Most authors will agree that the creative part of the job is where we excel, the business and marketing side, slightly less. It’s lovely when the two can meet in the form of SWAG – Shit We All Generate. I’ve invited some published authors to share with us their secret to swag… little freebies that can sell a book longer after the author is no longer standing in front of a prospective reader. In order to create great swag, you have to be crafty – in more ways than one.
Today's guest for the SWAG is Kathleen Burkinshaw, author of THE LAST CHERRY BLOSSOM. Kathleen enjoyed a decade long career in HealthCare Management unfortunately cut short by the onset of Reflex Sympathetic Dystrophy (RSD). Writing gives her an outlet for her daily struggle with chronic pain. She has carried her mother’s story her whole life and feels privileged to now share it with the world. Writing historical fiction also satisfies her obsessive love of researching anything and everything.

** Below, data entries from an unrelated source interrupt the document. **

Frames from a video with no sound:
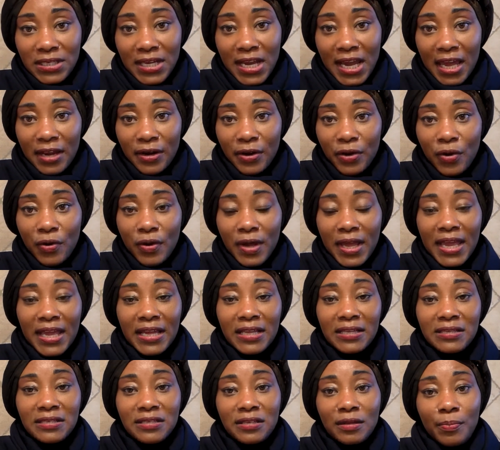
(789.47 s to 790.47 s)
channel
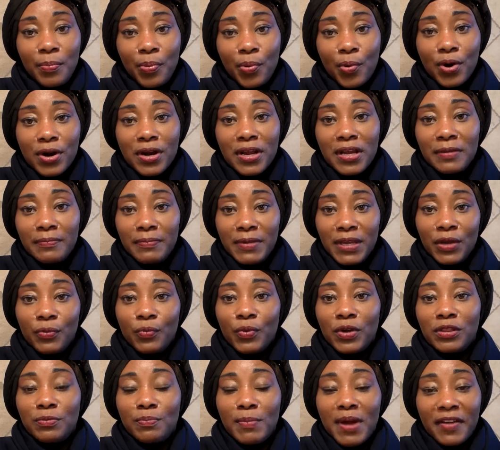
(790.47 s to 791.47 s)
and supporting
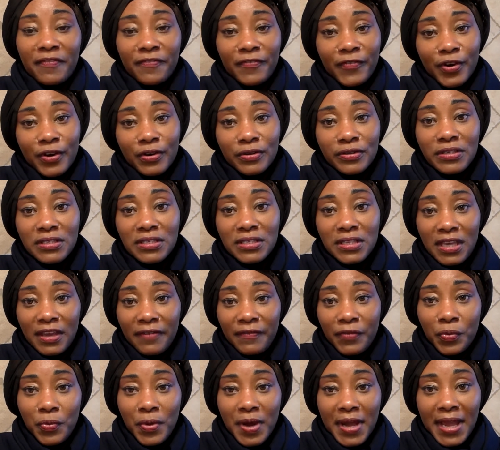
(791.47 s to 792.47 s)
me with my first
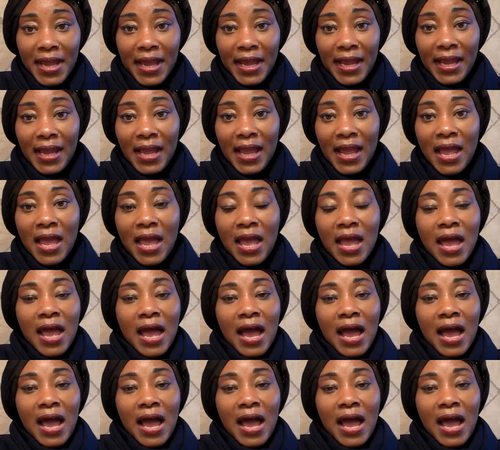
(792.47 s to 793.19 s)
giveaway.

Finding something that represents your book and hasn’t been played out by a million authors before is difficult. What’s your swag?

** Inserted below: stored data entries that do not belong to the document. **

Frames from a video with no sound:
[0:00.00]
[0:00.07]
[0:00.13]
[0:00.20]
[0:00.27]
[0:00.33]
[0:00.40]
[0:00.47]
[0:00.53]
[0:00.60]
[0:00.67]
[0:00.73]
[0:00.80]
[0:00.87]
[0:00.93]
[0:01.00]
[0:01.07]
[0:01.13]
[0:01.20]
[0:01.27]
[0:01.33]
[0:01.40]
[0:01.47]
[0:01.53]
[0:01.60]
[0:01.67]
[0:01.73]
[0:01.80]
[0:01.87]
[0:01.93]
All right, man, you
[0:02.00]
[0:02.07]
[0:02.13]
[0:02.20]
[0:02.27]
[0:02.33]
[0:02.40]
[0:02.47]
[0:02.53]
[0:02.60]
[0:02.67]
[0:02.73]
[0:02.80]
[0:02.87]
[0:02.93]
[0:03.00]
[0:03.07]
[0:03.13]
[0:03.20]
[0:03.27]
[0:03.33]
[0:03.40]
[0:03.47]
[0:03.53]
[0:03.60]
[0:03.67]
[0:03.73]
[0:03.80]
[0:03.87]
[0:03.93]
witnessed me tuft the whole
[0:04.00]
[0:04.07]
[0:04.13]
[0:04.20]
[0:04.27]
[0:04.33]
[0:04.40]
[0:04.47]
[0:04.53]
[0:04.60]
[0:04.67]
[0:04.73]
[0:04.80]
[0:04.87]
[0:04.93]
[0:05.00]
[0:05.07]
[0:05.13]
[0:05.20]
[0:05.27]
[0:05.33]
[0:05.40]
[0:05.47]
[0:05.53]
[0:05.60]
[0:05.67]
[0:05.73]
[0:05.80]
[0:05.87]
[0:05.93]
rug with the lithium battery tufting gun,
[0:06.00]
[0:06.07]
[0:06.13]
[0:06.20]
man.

Bookmarks are not a novel idea (sorry for the pun), but the stunning cover art for The Last Cherry Blossom (Thank you Katy Betz), looks fantastic on my bookmarks. I sent them to my publisher to have at their tables at conferences since they wouldn’t have my ARCs there prior to my pub date. I also printed postcards with the cover, a blurb, info to order book, and my social media info. For my book launch I ordered cherry blossom fans that had the book title on it, also lip gloss with the title on the top-I found these on discounted wedding supplies websites. In addition to that I bought blossom candy molds that my friend and I used to make pink blossom chocolates. Discounted party supply stores made this affordable.
How much money per piece did your swag cost out of pocket?

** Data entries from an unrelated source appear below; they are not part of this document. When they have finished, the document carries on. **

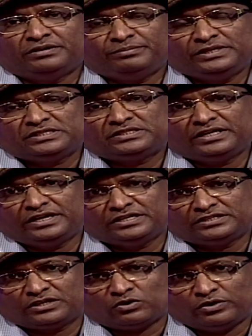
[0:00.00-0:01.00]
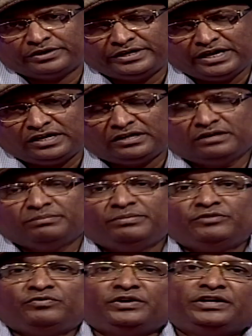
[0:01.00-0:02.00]
Means there is a contract
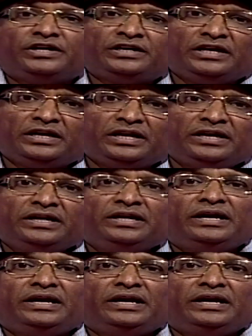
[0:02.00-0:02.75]
between retailer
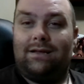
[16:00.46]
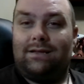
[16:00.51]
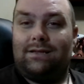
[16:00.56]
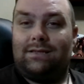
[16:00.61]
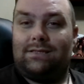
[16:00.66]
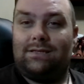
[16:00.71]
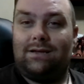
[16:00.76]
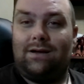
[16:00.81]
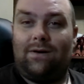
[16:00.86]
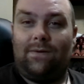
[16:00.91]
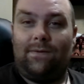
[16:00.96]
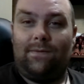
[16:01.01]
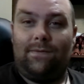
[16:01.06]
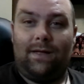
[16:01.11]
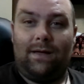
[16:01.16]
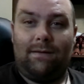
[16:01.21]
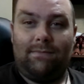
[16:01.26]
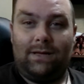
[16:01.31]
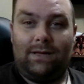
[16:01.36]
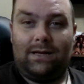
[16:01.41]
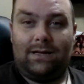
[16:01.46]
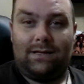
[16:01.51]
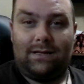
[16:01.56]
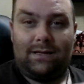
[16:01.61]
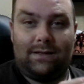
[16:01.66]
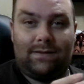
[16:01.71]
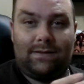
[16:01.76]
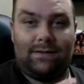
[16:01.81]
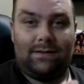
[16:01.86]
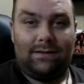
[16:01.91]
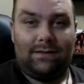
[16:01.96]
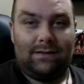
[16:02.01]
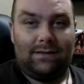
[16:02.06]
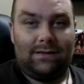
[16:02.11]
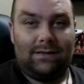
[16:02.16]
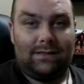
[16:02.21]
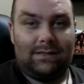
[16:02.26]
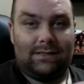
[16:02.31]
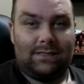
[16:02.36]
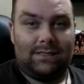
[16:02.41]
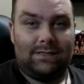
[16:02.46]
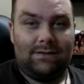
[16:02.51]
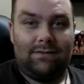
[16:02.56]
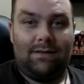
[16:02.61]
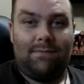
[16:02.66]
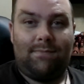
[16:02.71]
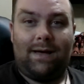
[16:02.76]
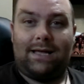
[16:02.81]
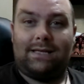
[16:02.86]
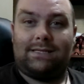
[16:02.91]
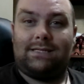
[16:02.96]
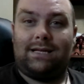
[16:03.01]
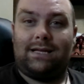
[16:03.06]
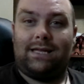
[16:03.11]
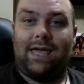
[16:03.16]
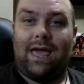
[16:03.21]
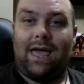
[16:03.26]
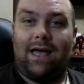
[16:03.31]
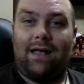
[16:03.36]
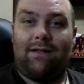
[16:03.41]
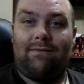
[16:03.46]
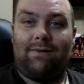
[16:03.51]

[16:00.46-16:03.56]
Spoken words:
So I'm going to do the best I can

The fans were the most expensive($4 each), so I only used it during my NC launch and my New England launch for raffle, or special thank you gifts. The lip gloss was $1 each. The cherry blossom candies were inexpensive (plastic molds were $4 each and the candy melts were $2 a bag which makes a lot), and also a big hit. I also want to share that Shutterfly does freebies every so often and through that I have ordered magnets of my book cover, a notebook, and a tote bag-all for just the price of shipping. It’s been a great way for me to purchase extra SWAG without breaking my budget.
Do you find that swag helps you stand out at an event?
It depended on the event. My bookmarks and postcards sometimes draws them in at conferences. When I’m presenting at a school, I’ve signed them for students and that has gone over well.
What do you think of big item swag pieces versus cheaper, yet more easily discarded swag like bookmarks?
I think that the larger swag items are great for a giveaway or may attract them to your table for your book, but it’s not something that I can afford to do all the time. However, the postcards can go a long way. When I’m presenting at a conference, I put the time and room of my presentation on the back of my postcard and hand them out. So that way, they may decide to come to my presentation and they have info to order the book. So even if they can’t attend the session, they know about my book. I have increased traffic to my presentations and sold books that way. It also is one of the least expensive items because I designed it myself.
What’s the most clever / best swag by another author?
Pins for a back pack or bag seem to be popular. One YA author had pins related to her book and I loved that.
And the biggest question – do you think swag helps sell books?
Yes, especially when marketing to schools. The postcard for TLCB can be used to send invites to signings, as a thank you, or as an introduction to my book at schools and libraries.